====== DATA FOR PROCESSING ======

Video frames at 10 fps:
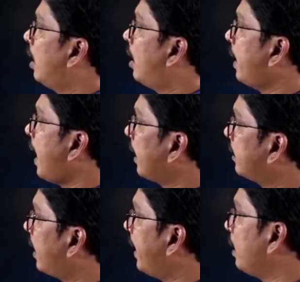or
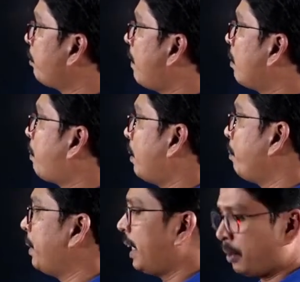accelerating power
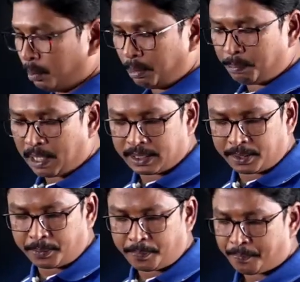PA should be
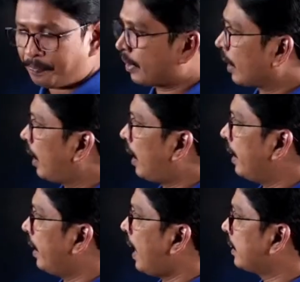positive
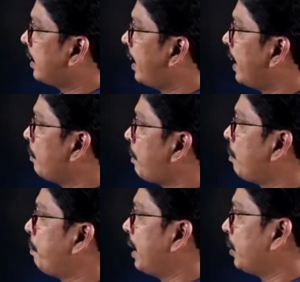and accelerating power
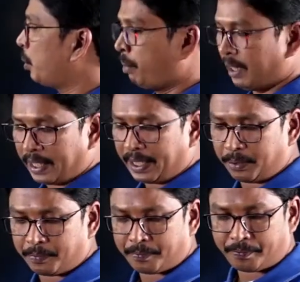PA should be
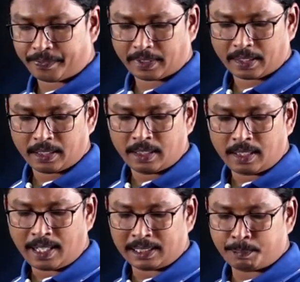negative.
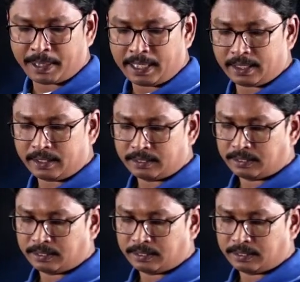Aspirant,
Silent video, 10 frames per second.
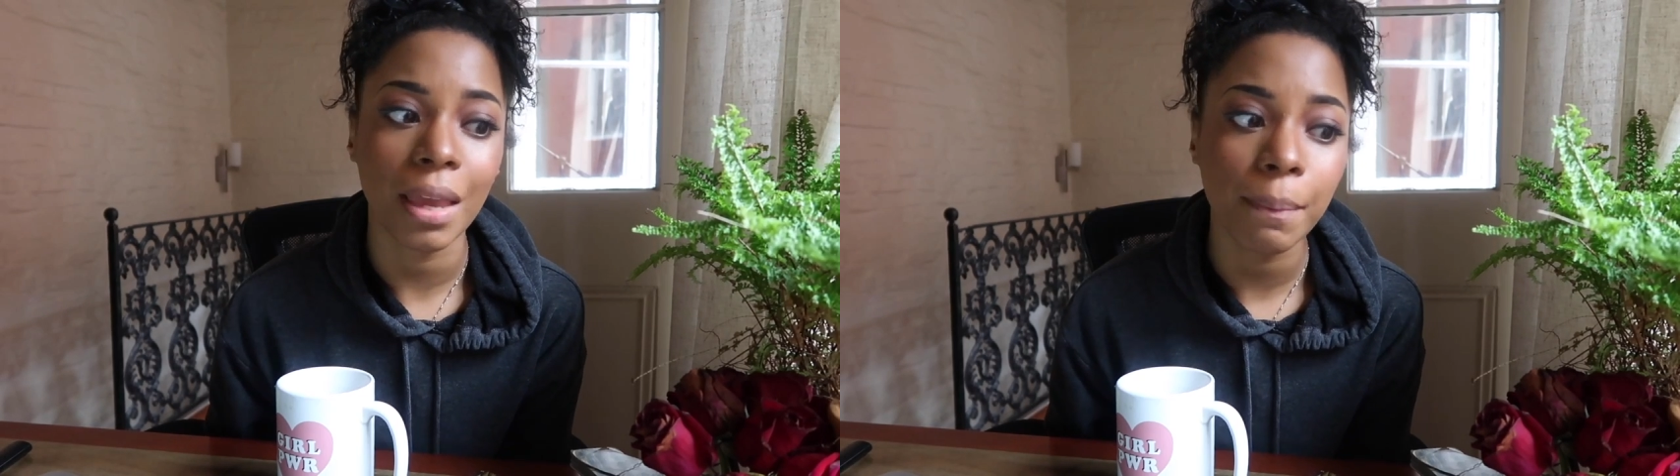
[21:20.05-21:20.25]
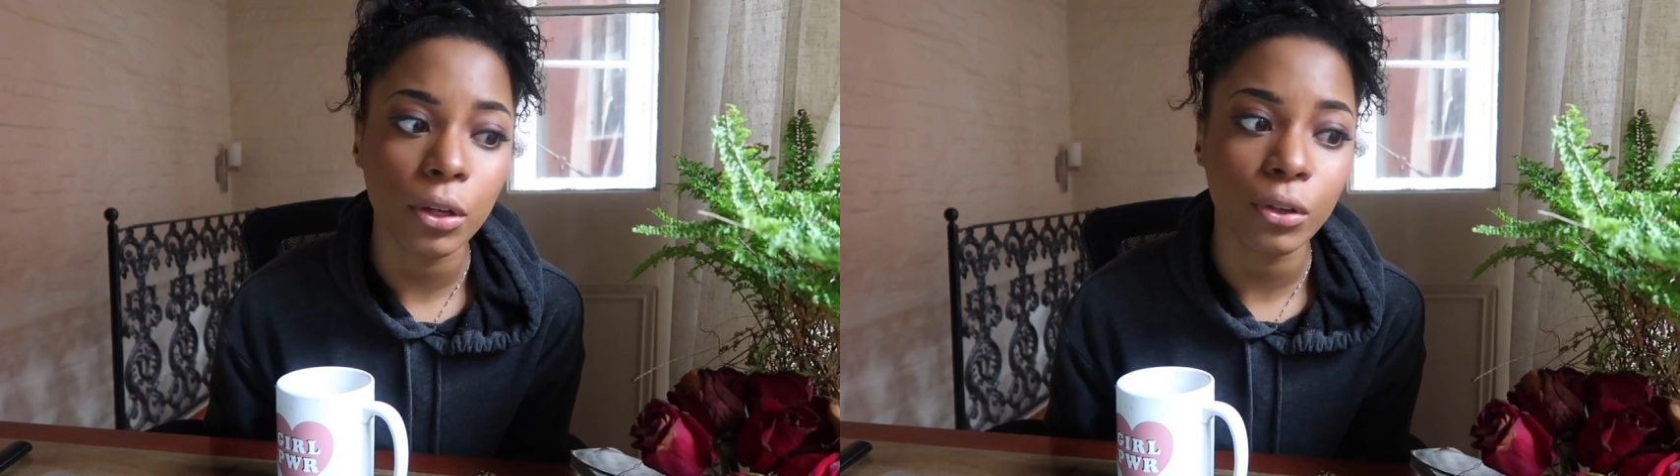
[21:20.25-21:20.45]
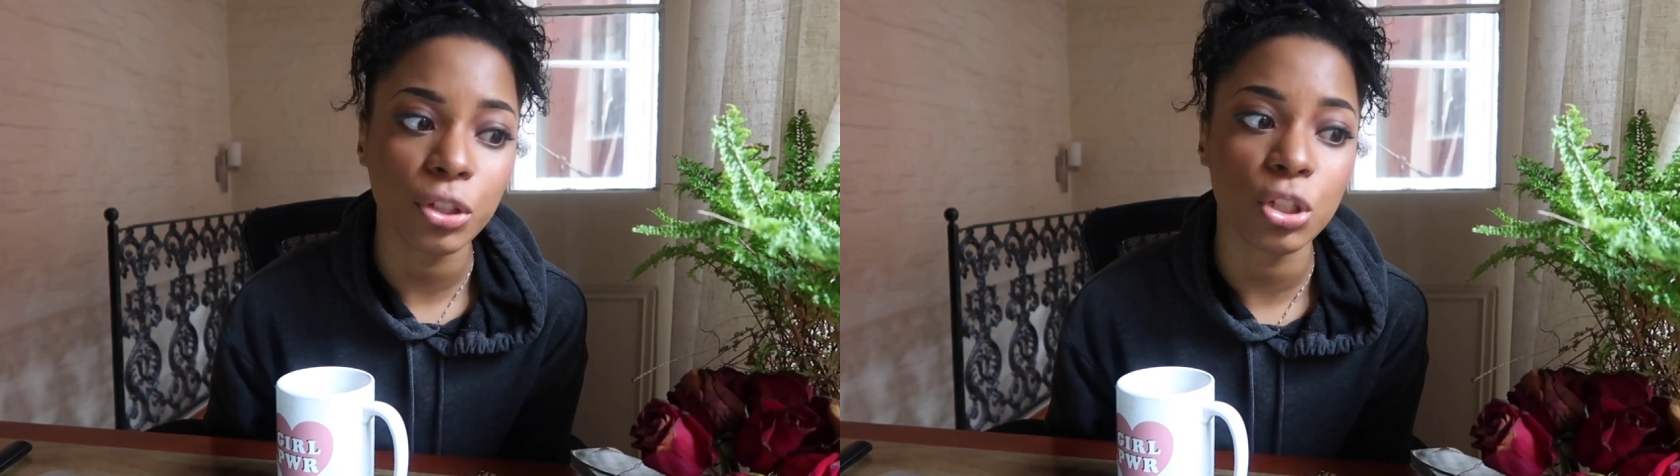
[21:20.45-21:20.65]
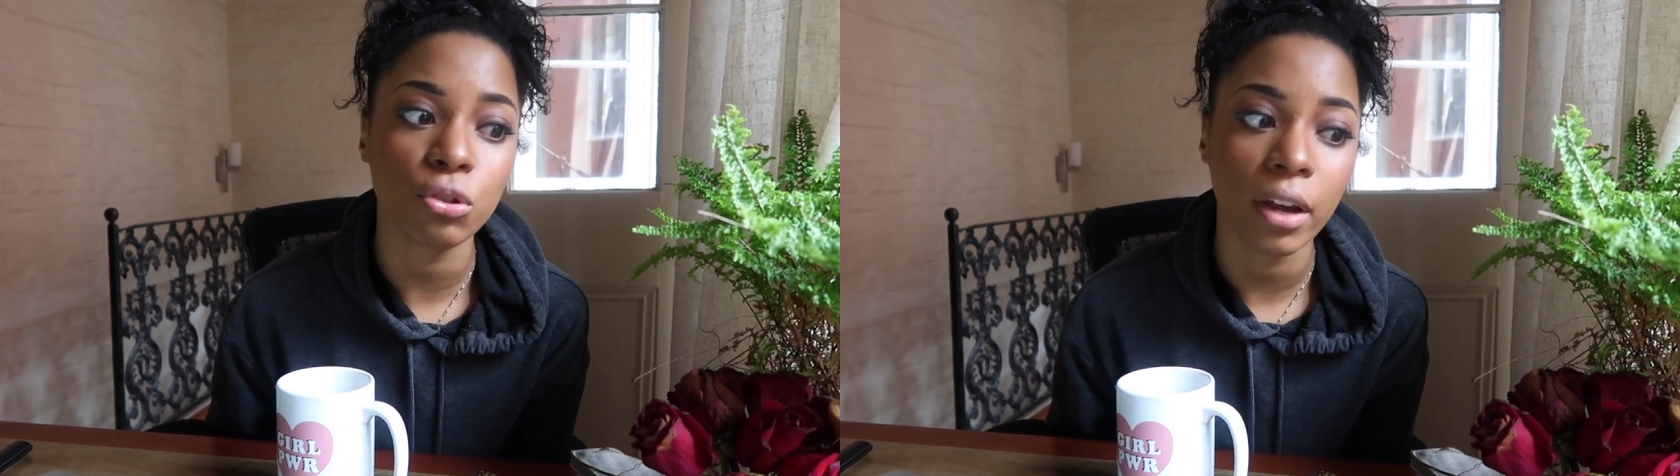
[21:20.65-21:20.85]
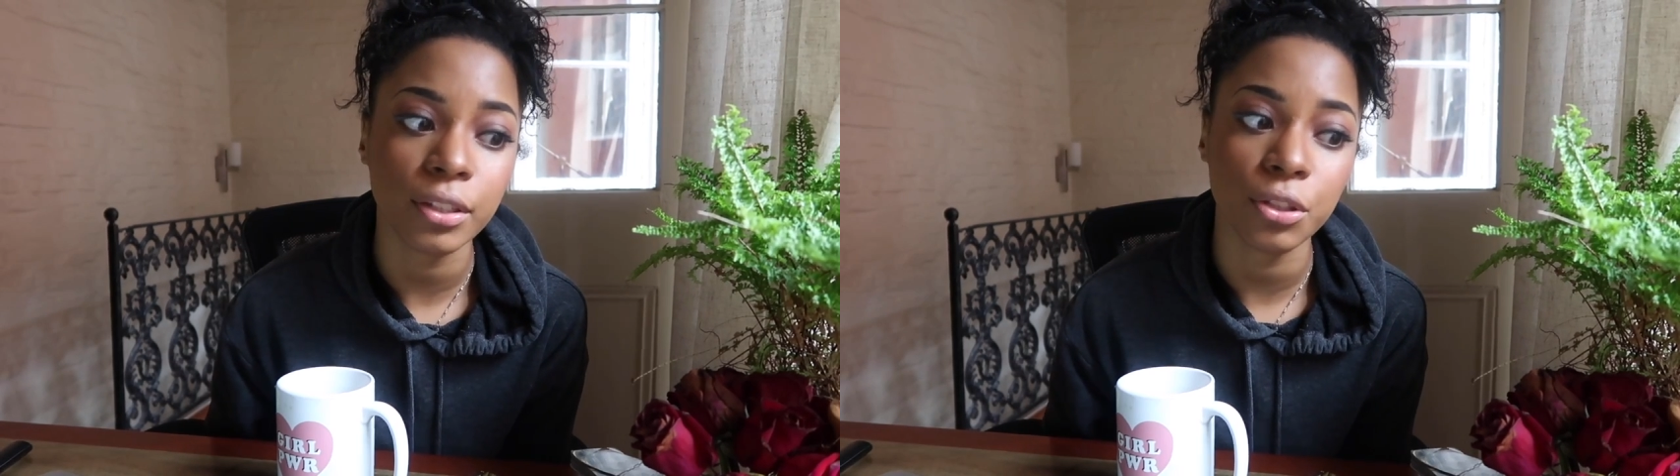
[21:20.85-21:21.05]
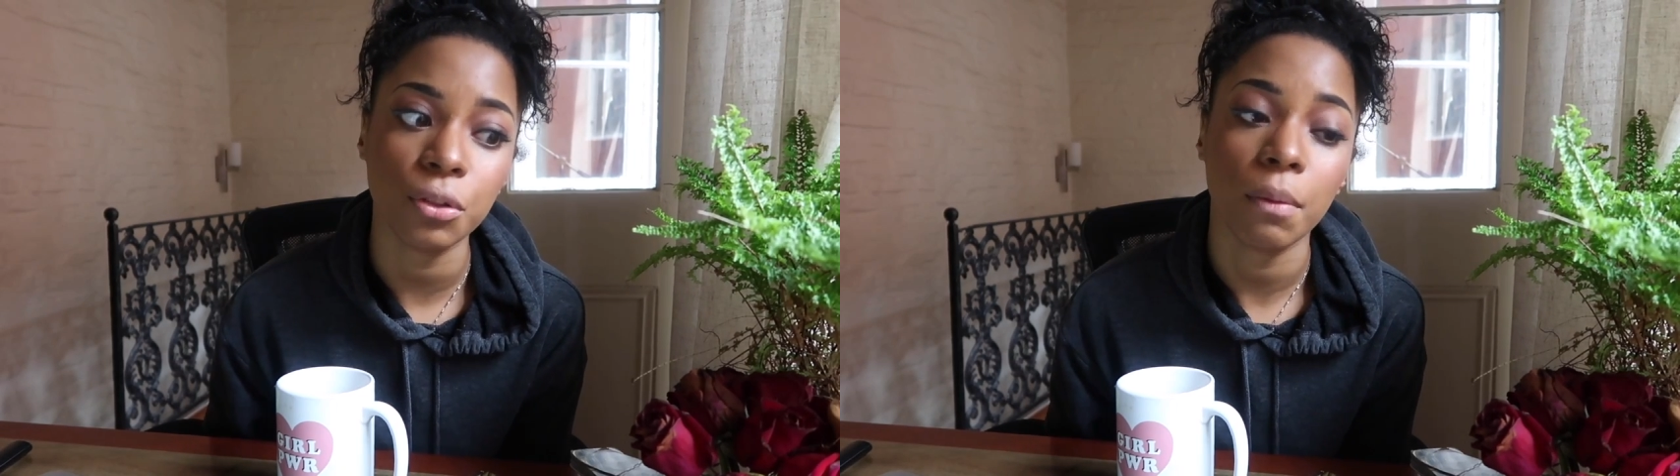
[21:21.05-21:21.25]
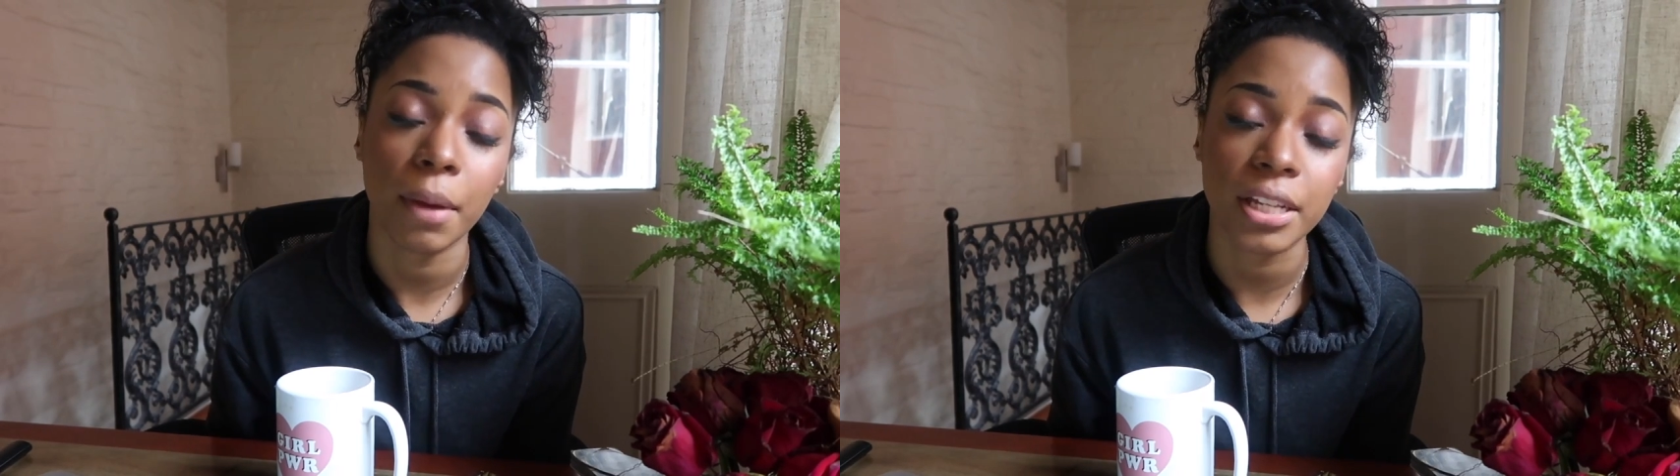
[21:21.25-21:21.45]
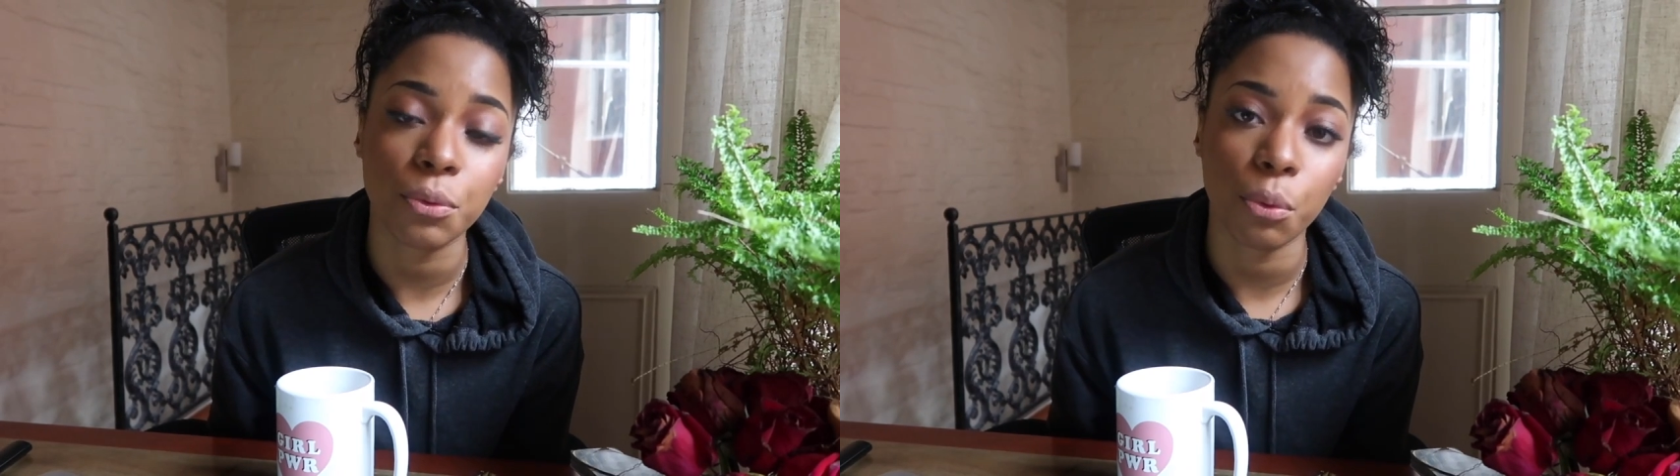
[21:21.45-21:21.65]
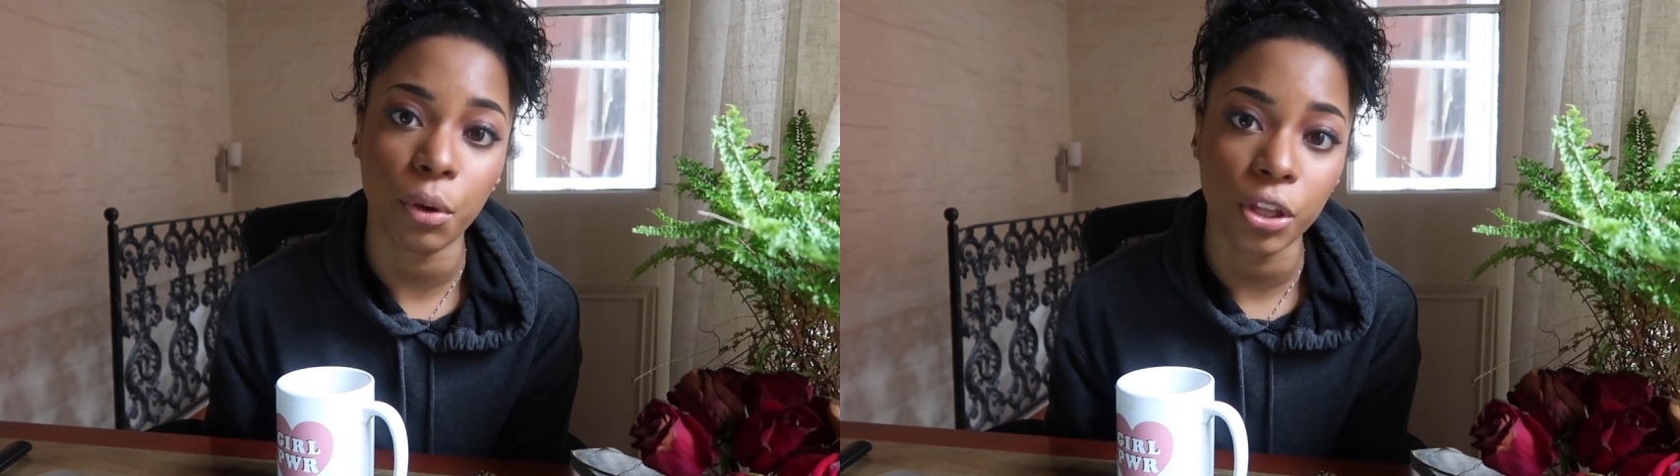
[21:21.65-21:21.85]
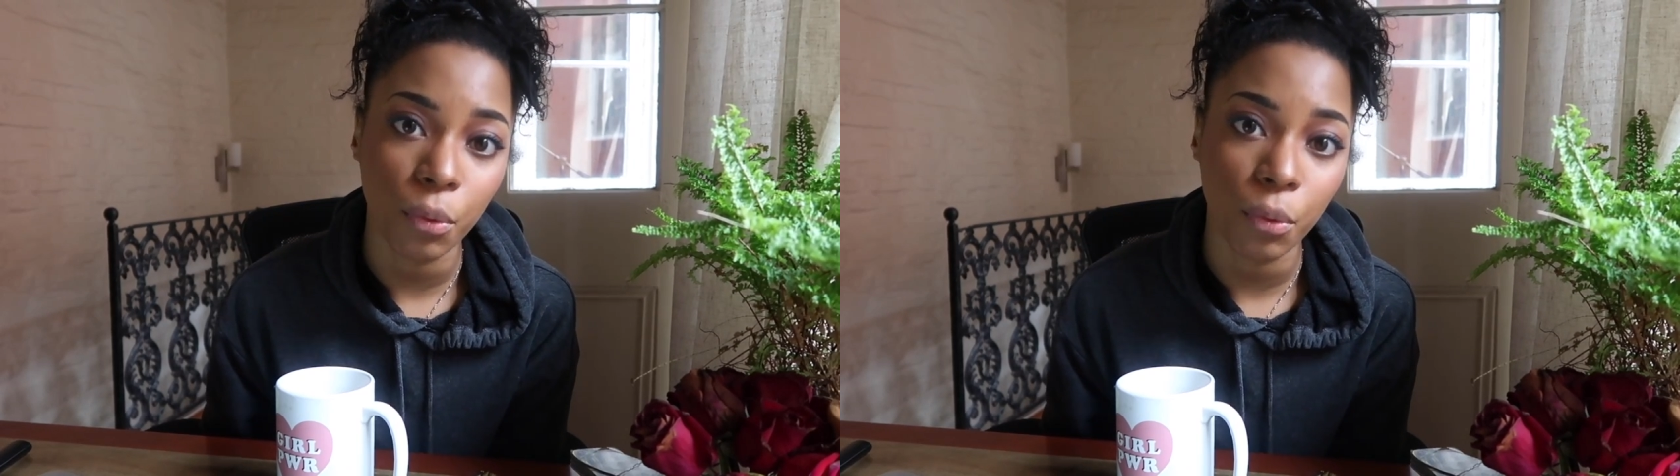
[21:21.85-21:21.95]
Maybe you're just trying to do the best with what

======

HOW TO COMPLETE THIS TASK
All lines from the one containing "[21:21.05-21:21.25]" to the last line of the data above, both included, should be printed exactly, and the pictures should not appear.

SOLUTION TO THIS TASK
[21:21.05-21:21.25]
[21:21.25-21:21.45]
[21:21.45-21:21.65]
[21:21.65-21:21.85]
[21:21.85-21:21.95]
Maybe you're just trying to do the best with what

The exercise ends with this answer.